1. The Minister for Finance signed the Public Service Pension Rights Order 2011 (S.I. No. 80 of 2011) on 23 February 2011. This specified 29 February 2012 as the end-date for the so-called ‘grace period’ within which pensions are unaffected by the pay cuts introduced in the Financial Emergency Measures in the Public Interest (No. 2) Act 2009 (FEMPI (No2) Act 2009). The following clarifies the current position.

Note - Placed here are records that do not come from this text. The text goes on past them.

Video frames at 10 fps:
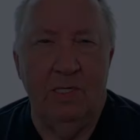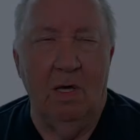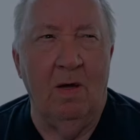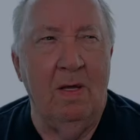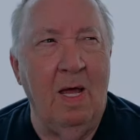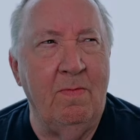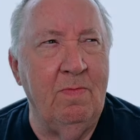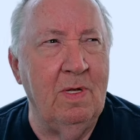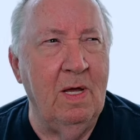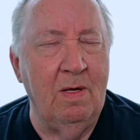
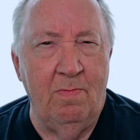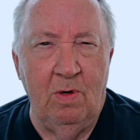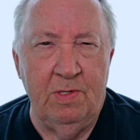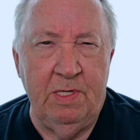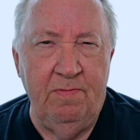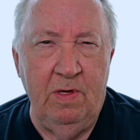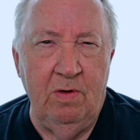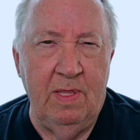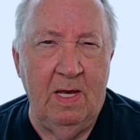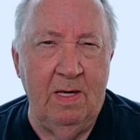So most of
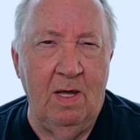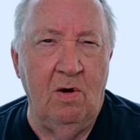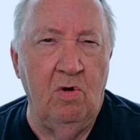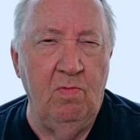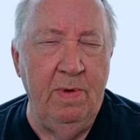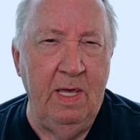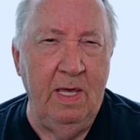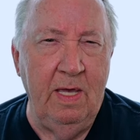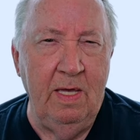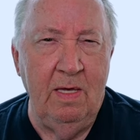you that know
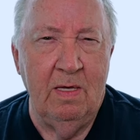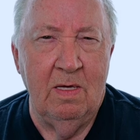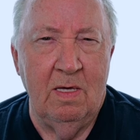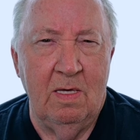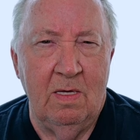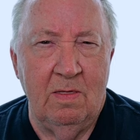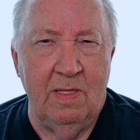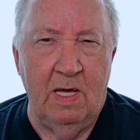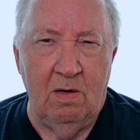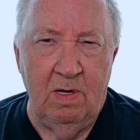me,
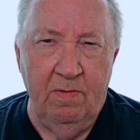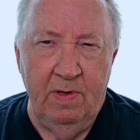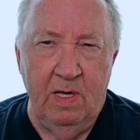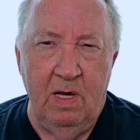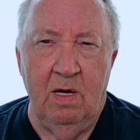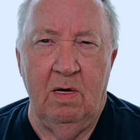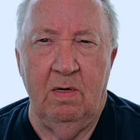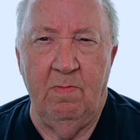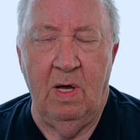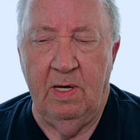that are living
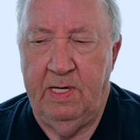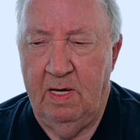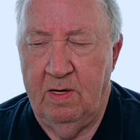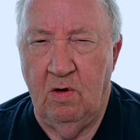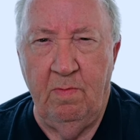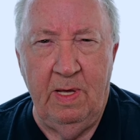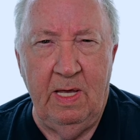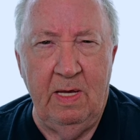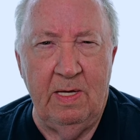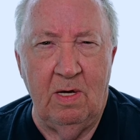here in Montana, know
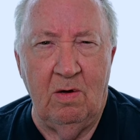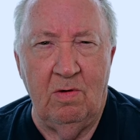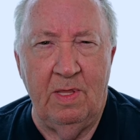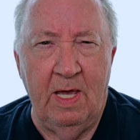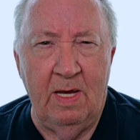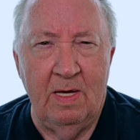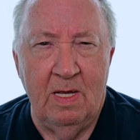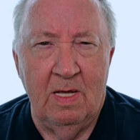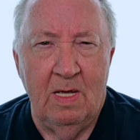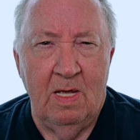me, know that
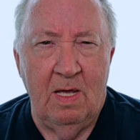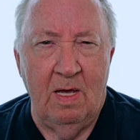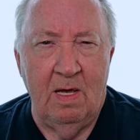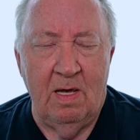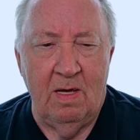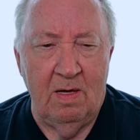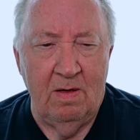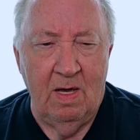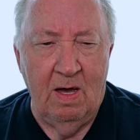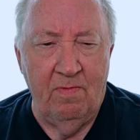
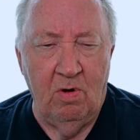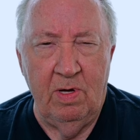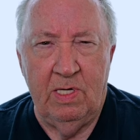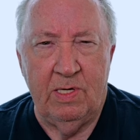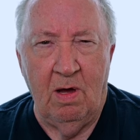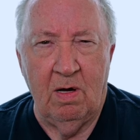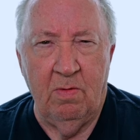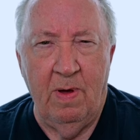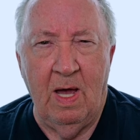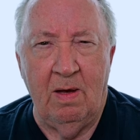I've always
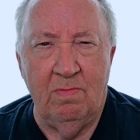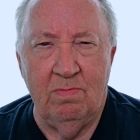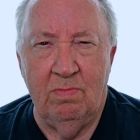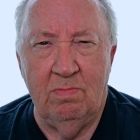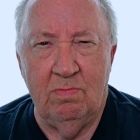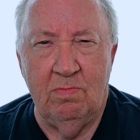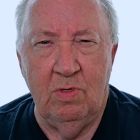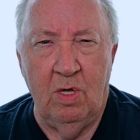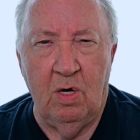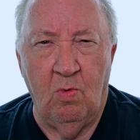talked about,
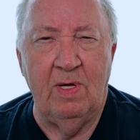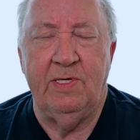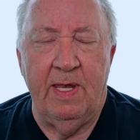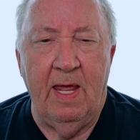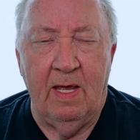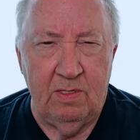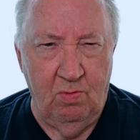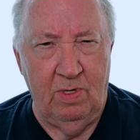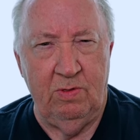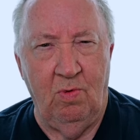you know, what's
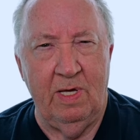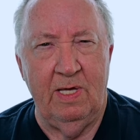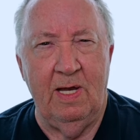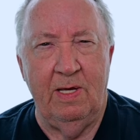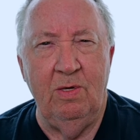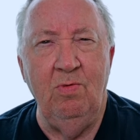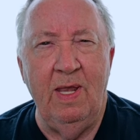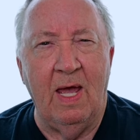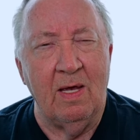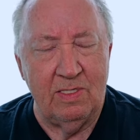next? What can I do
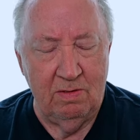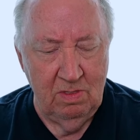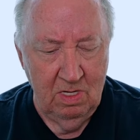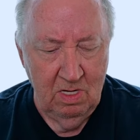next?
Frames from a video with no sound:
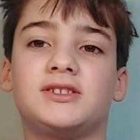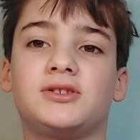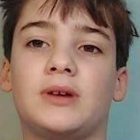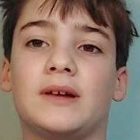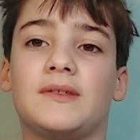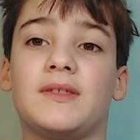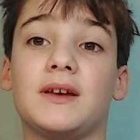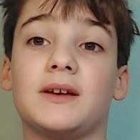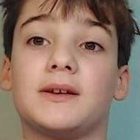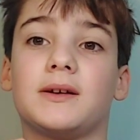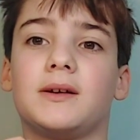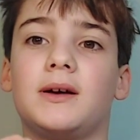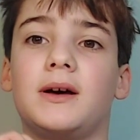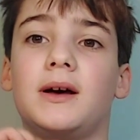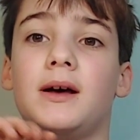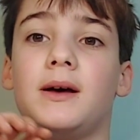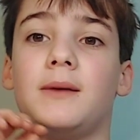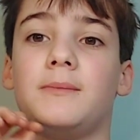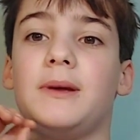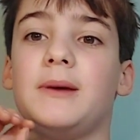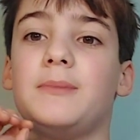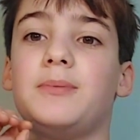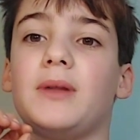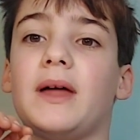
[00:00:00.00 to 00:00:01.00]
So I think
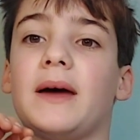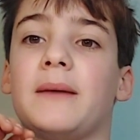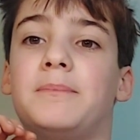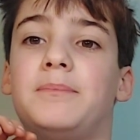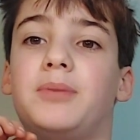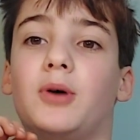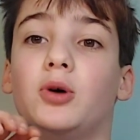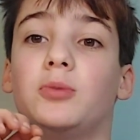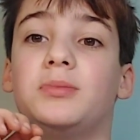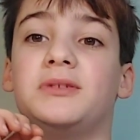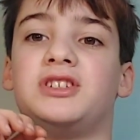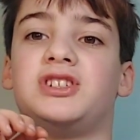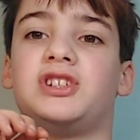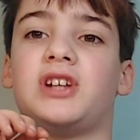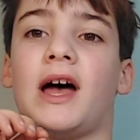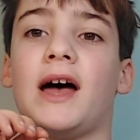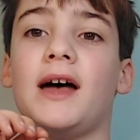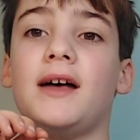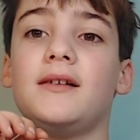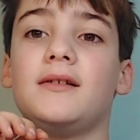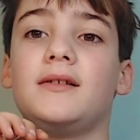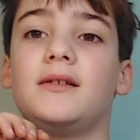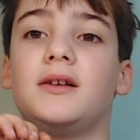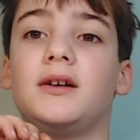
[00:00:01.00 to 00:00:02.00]
people like Bo
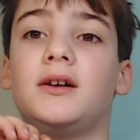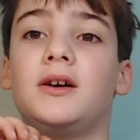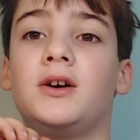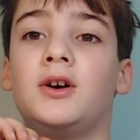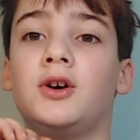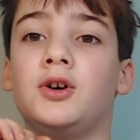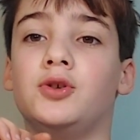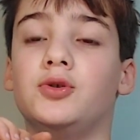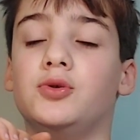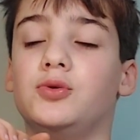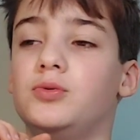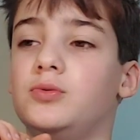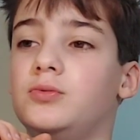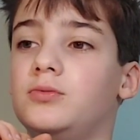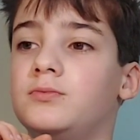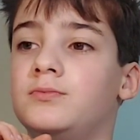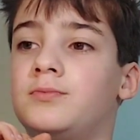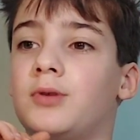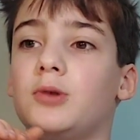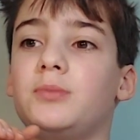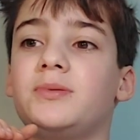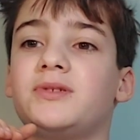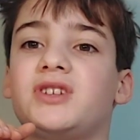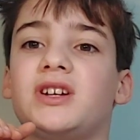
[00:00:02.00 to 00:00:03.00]
Bichette's
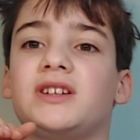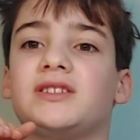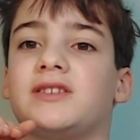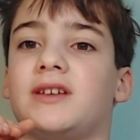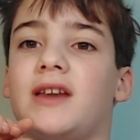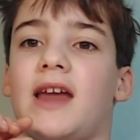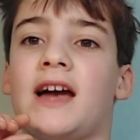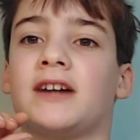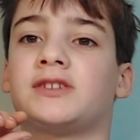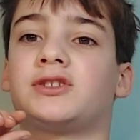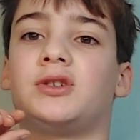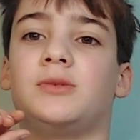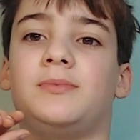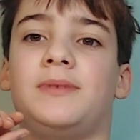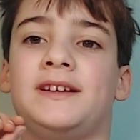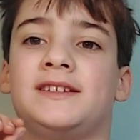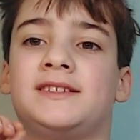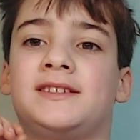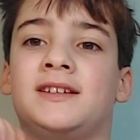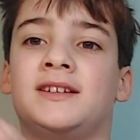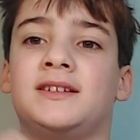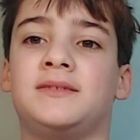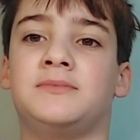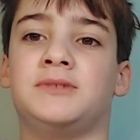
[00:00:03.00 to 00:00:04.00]
an extra
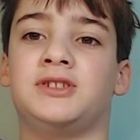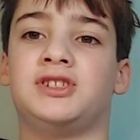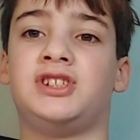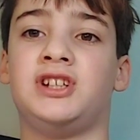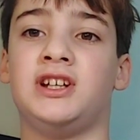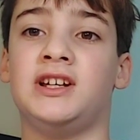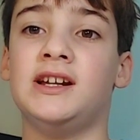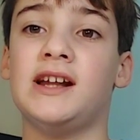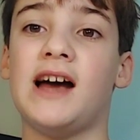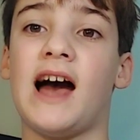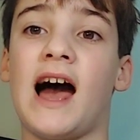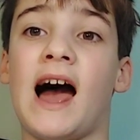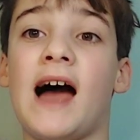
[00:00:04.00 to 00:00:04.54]
base hit machine.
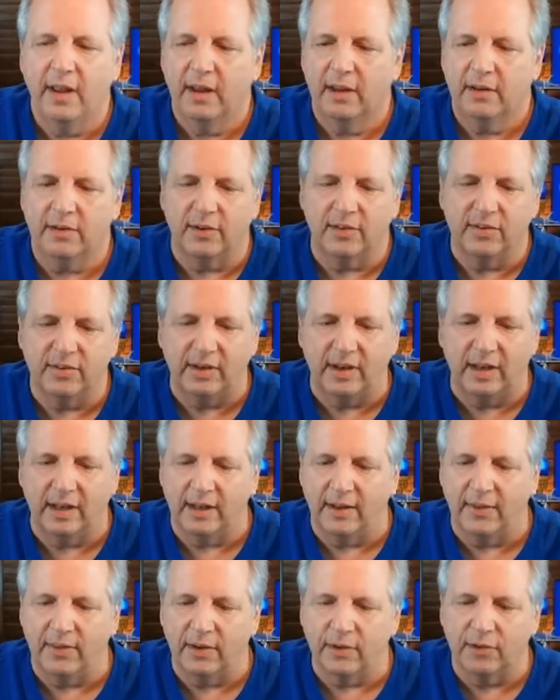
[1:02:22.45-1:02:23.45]
To see it
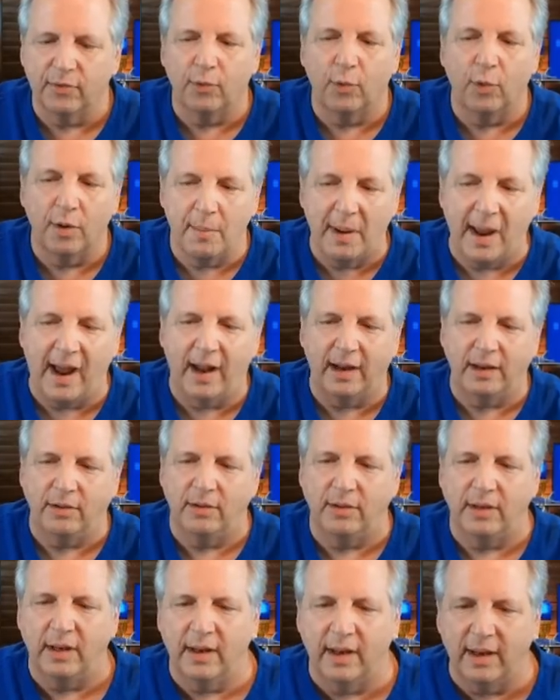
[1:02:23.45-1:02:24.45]
in this format, you
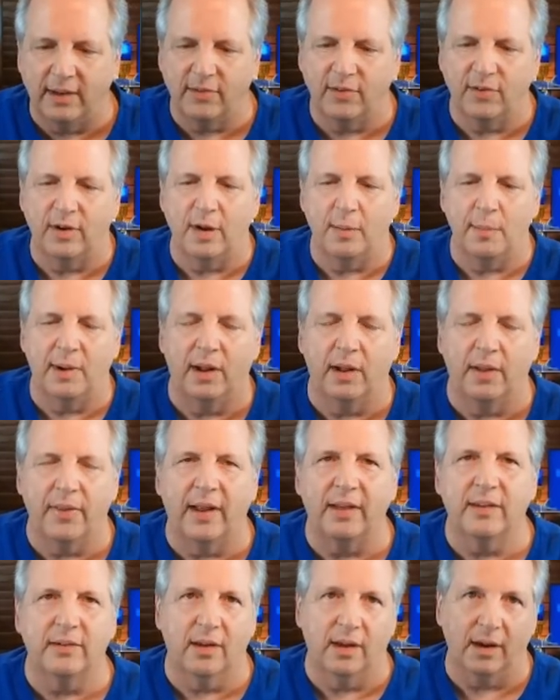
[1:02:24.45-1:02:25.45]
need HTML.
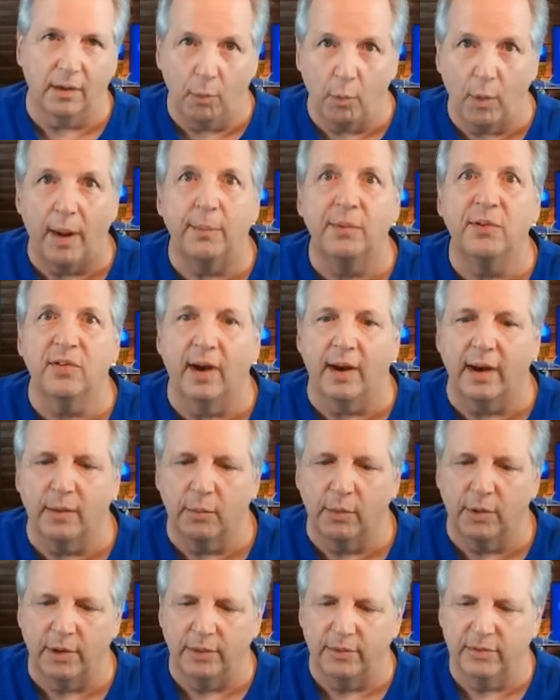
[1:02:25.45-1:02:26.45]
That's like a website
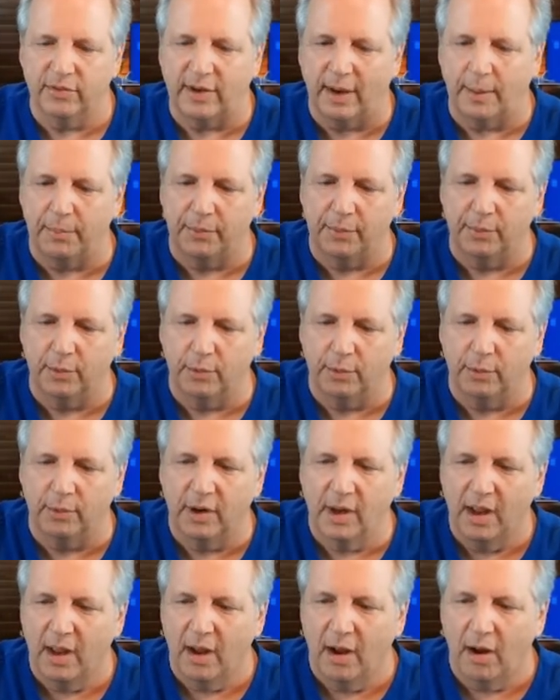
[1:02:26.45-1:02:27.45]
where you step through
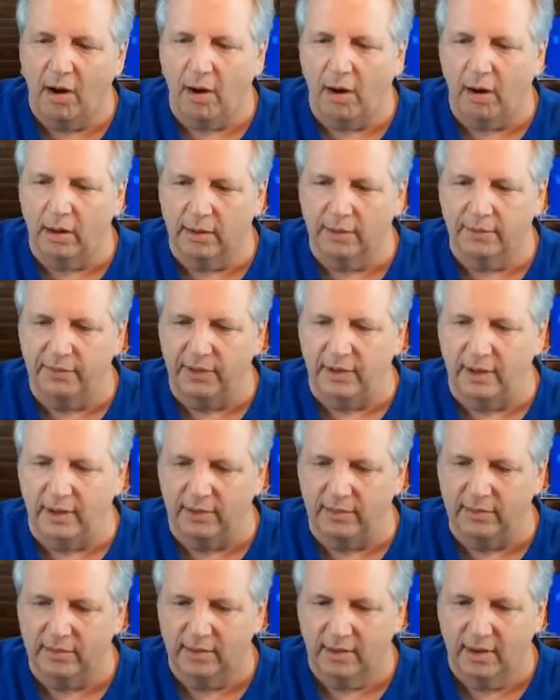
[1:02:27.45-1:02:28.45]
all of
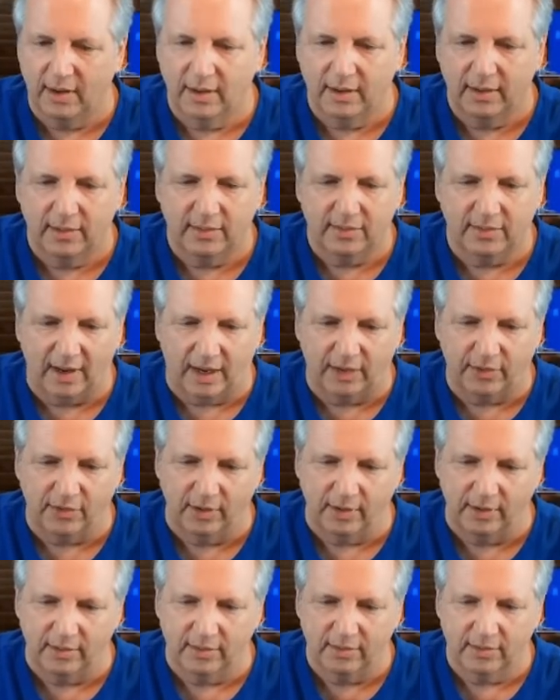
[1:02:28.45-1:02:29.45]
these
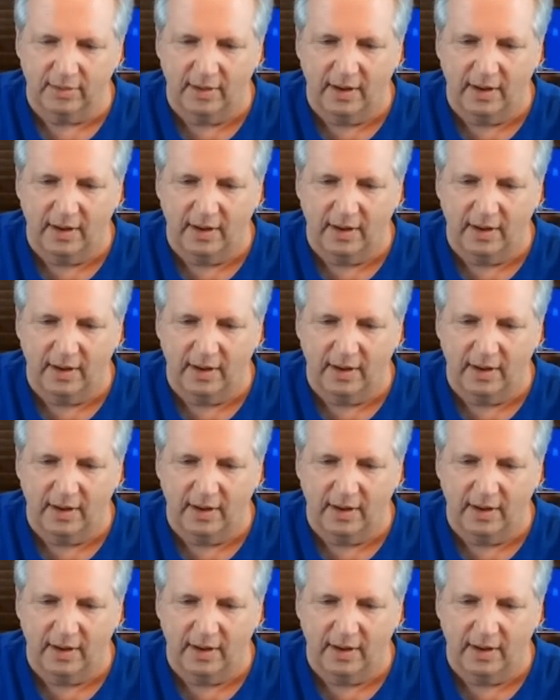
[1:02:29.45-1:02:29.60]
sections.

2. (a) A public servant who:
- retires with an immediate pension (on reaching minimum pension age; on ill-health grounds; on ISER or similar VER) or resigns on Cost Neutral Early Retirement (CNER) or dies in service on or after 1 January 2010 and before 1 March 2012 or
- has a preserved pension and reaches the preserved pension age before 1 March 2012
will have pension and lump sum or death gratuity calculated on the basis of the pay scales in place at 31 December 2009 (i.e. uncut pay). In each such case and also in the case of any other pensions in payment on 1 January 2011 the pension in payment will be subject to the Pension Reduction set out in Section 2 of the Financial Emergency Measures in the Public Interest Act 2010 (FEMPI Act 2010).
2. (b) A Spouse’s or Child’s pension payable in respect of a scheme member at 2(a) will be calculated on the same basis.
3. (a) A public servant who retires, resigns on CNER or dies or whose preserved pension age is on or after 1 March 2012 will have pension and lump sum calculated having regard to the pay cut introduced by the FEMPI (No 2) Act 2009. This means that the pension will be based on the ‘cut’ pay rate. However, the pension in payment will not be affected by the Pension Reduction introduced in the FEMPI Act 2010.
3. (b) A Spouse’s or Child’s pension payable in respect of a scheme member at 3(a) will be calculated on the same basis.